ANSWER: The Catholic School advantage.
With the economy still in the dumps, there must be some benefit in order for it to be worthwhile. The benefit must go beyond the inclusion of a religion class throughout the course of the day; students can attend faith formation classes for free on the weekends. It must go beyond having the ability to accept and deny students based on academics and behavior (and in turn have fewer problems and higher achieving students).
"And so, now as in the past, the Catholic school must be able to speak for itself effectively and convincingly. It is not merely a question of adaptation, but of missionary thrust, the fundamental duty to evangelize, to go towards men and women wherever they are, so that they may receive the gift of salvation" (The Catholic School on the Threshold of the Third Millennium, n. 3).
The Catholic School must have at its foundation an obligation to evangelize. It must charge itself with producing lifelong believers and future citizens of heaven.
"Its (the Catholic School's) task is fundamentally a synthesis of culture and faith, and a synthesis of faith and life: the first is reached by integrating all the different aspects of human knowledge through the subjects taught, in the light of the Gospel; the second in the growth of the virtues characteristic of the Christian" (The Catholic School, n. 37).
The Catholic School must weave Jesus into all aspects of the curriculum and school culture. It must put the subjects and concepts taught in the light of the Gospel, and ensure that students are not just made smarter, but that they are also made better.
In a sense, the Catholic School must be able to produce productive citizens- people who can and do contribute in a positive way to their society. Ancient theologians argued that a good Christian made for a good citizen. Current research corroborates this:
A Harvard University study conducted in 2000 (Campbell, p. 25) reported that Catholic School students performed better than other students on the three basic objectives of civic education: the capacity for civic engagement (e.g. voluntary community service), political knowledge (e.g. learning and using civic skills), and political tolerance (e.g. respect for opinions different from their own).The longer that students spend in Catholic school's the greater the spiritual and academic benefits:
Catholic Schools are still the most effective means of forming adult Catholics that are active in their parish. 43% of those who had more than 8 years of Catholic School attended Mass every week (Greeley, p. 250).
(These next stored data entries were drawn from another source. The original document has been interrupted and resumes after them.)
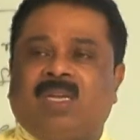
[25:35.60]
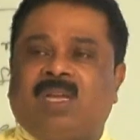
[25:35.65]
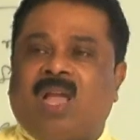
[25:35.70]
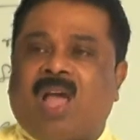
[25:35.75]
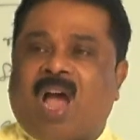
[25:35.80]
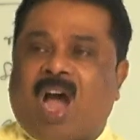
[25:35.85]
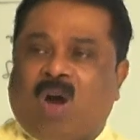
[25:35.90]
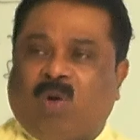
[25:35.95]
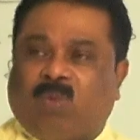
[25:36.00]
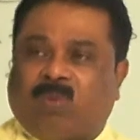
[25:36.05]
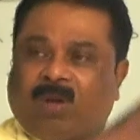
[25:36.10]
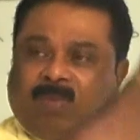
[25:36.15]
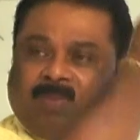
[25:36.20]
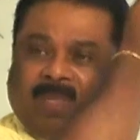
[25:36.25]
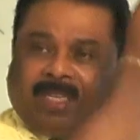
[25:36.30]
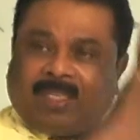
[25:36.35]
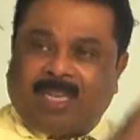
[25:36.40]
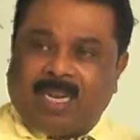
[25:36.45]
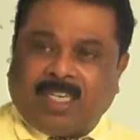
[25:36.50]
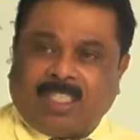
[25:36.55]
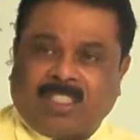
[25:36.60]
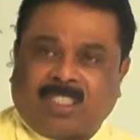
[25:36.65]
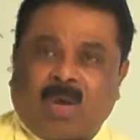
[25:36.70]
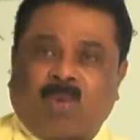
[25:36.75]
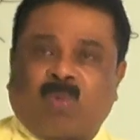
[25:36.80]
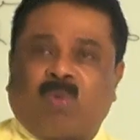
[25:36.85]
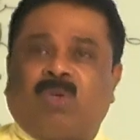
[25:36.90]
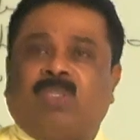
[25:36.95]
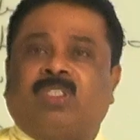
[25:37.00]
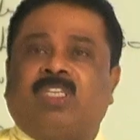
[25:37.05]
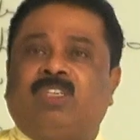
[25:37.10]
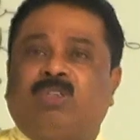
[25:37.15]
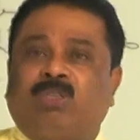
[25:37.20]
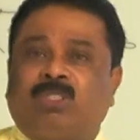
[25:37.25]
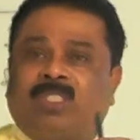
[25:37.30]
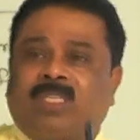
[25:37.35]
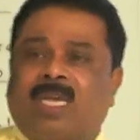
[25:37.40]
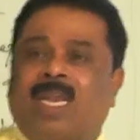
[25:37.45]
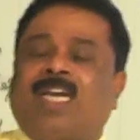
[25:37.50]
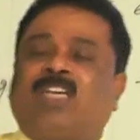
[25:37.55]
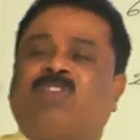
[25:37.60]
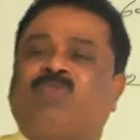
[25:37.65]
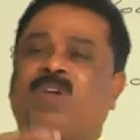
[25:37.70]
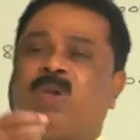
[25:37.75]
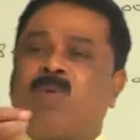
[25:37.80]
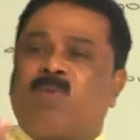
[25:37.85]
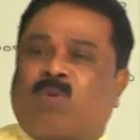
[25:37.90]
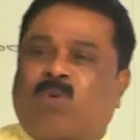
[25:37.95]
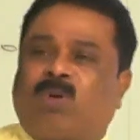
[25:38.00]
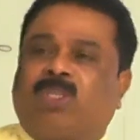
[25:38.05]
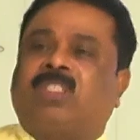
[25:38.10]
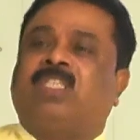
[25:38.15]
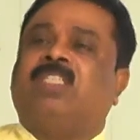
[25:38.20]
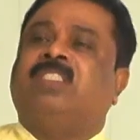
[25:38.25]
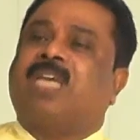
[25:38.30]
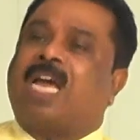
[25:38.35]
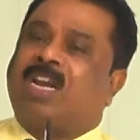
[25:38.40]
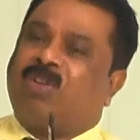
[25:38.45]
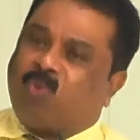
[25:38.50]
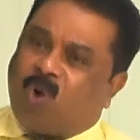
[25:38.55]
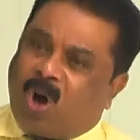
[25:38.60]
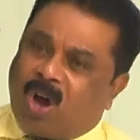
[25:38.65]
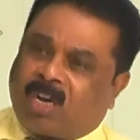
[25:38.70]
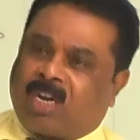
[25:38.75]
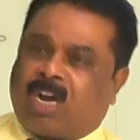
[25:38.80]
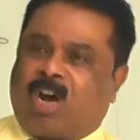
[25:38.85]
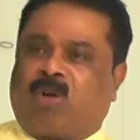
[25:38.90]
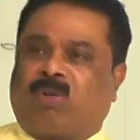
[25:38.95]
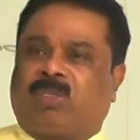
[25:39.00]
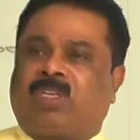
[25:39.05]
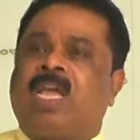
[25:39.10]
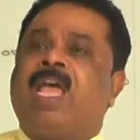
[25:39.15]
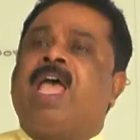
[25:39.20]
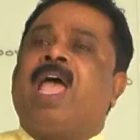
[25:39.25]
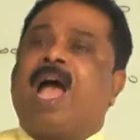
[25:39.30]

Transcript: out of this list of questions, you select few questions and work out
If a student spends 8 years or more in a Catholic School, the advantage is higher math, reading and vocabulary scores (Sander, p. 545).Catholic School students are happier than their public school counterparts. They are healthier. They have a more benign view of their fellow humans. They are more accepting of people of different viewpoints. They are more generous in giving back to the Church, donating over $750 million dollars annually (Greeley, p. 260 - 261).
Even here in our own state, a 2009-10 analysis of students who qualify for Step Up for Students, Florida’s Tax Credit Scholarship Program, shows that students in Catholic schools outperform their public school peers that they left behind. Catholic Schools can educate students better and for less than ½ of the money that it costs public schools to educate students.
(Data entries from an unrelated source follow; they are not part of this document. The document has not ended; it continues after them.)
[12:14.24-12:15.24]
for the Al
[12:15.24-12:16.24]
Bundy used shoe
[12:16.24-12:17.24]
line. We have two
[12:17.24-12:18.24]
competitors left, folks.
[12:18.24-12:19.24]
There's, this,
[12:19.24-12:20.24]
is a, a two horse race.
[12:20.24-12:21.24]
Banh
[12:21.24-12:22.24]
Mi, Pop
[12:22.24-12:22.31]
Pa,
Put simply, there isn't just a Catholic School advantage, there are Catholic School advantages.
Campbell, David. “Making Democratic Education Work: Schools, Social Capital, and Civic Education” (paper presented at the Conference on Charter Schools, Vouchers, and Public Education, March 2000), 25ff.
Congregation for Catholic Education. “The Catholic School on the Threshold of the Third Millennium.” Catholic Education: A Journal of Inquiry & Practice, Vol. 2, No. 1: 4 – 14.
Greeley, Andrew. 1989. “My Research on Catholic Schools.” Chicago Studies, Vol. 28, No. 3: 245 – 263.
Sander, William. 1996. “Catholic Grade Schools and Academic Achievement.” The Journal of Human Resources, Vol. 31, No. 3 (Summer, 1996): 540 – 548.
Sacred Congregation for Catholic Education, The Catholic School (Washington, DC: USCC, 1977).